Extracted data entries:
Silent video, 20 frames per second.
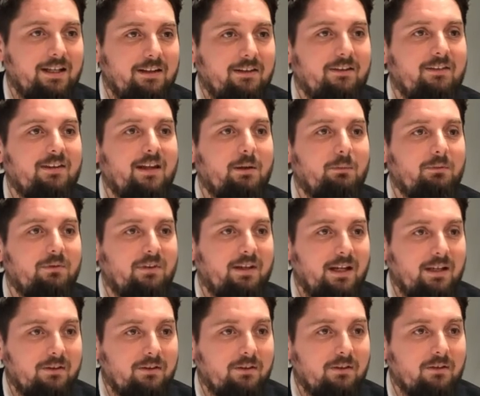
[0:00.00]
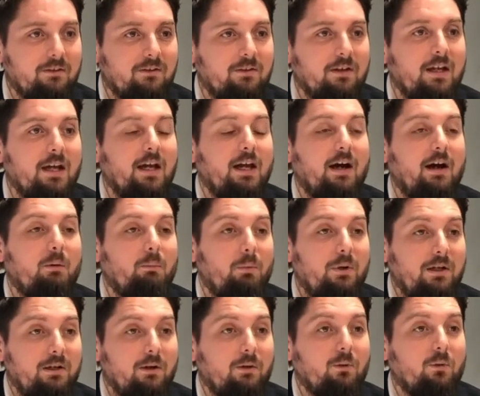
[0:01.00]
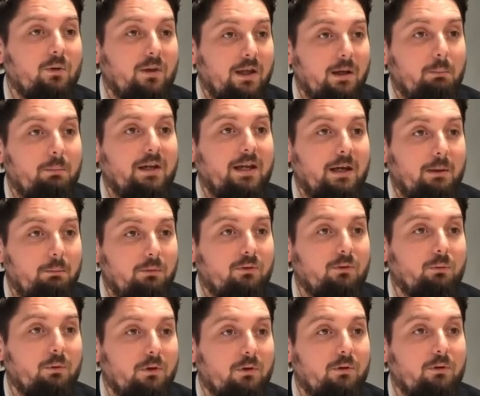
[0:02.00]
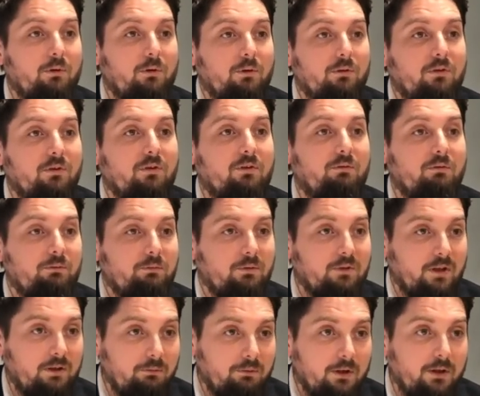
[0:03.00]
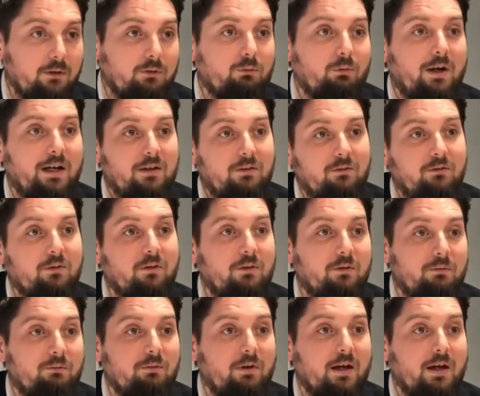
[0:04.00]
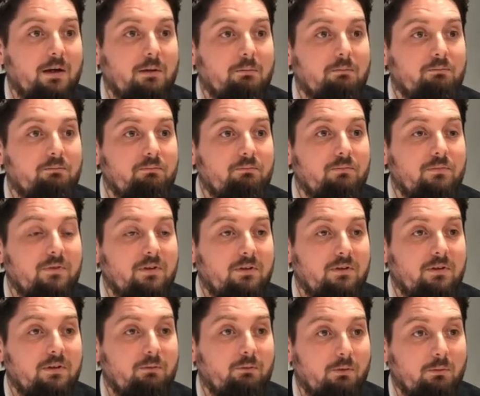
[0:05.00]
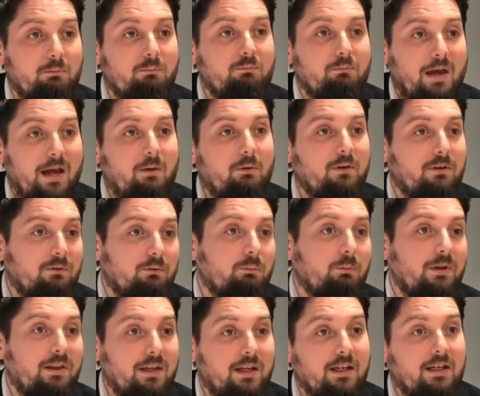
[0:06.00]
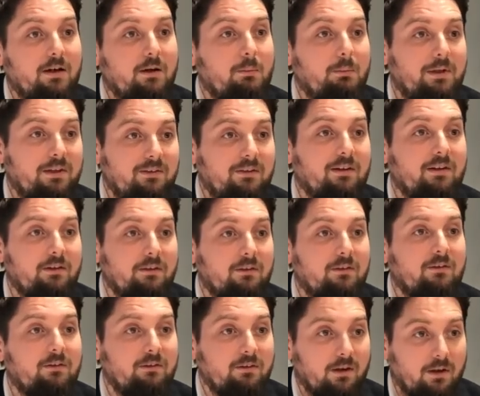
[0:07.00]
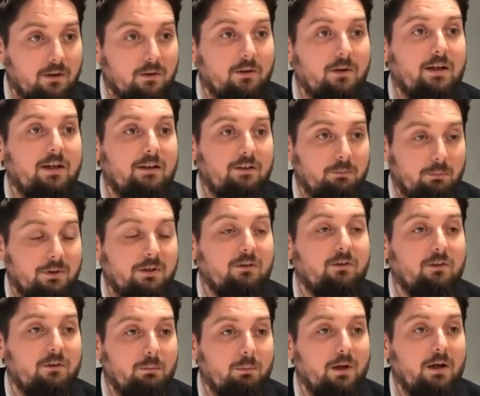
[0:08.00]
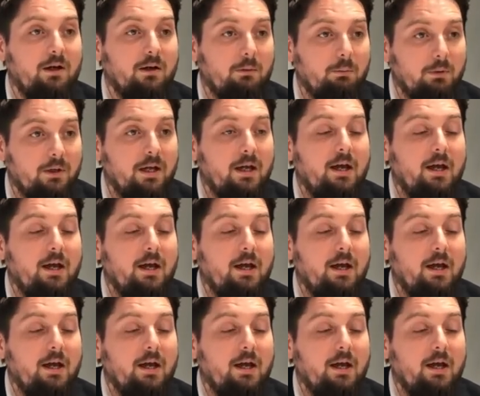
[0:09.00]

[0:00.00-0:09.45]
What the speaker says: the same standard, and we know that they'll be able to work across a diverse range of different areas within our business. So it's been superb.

* WHAT YOU NEED TO DO:
An exact, picture-free copy of the entries is required.

* ANSWER FOR THIS EXERCISE:
Silent video, 20 frames per second.
[0:00.00]
[0:01.00]
[0:02.00]
[0:03.00]
[0:04.00]
[0:05.00]
[0:06.00]
[0:07.00]
[0:08.00]
[0:09.00]

[0:00.00-0:09.45]
What the speaker says: the same standard, and we know that they'll be able to work across a diverse range of different areas within our business. So it's been superb.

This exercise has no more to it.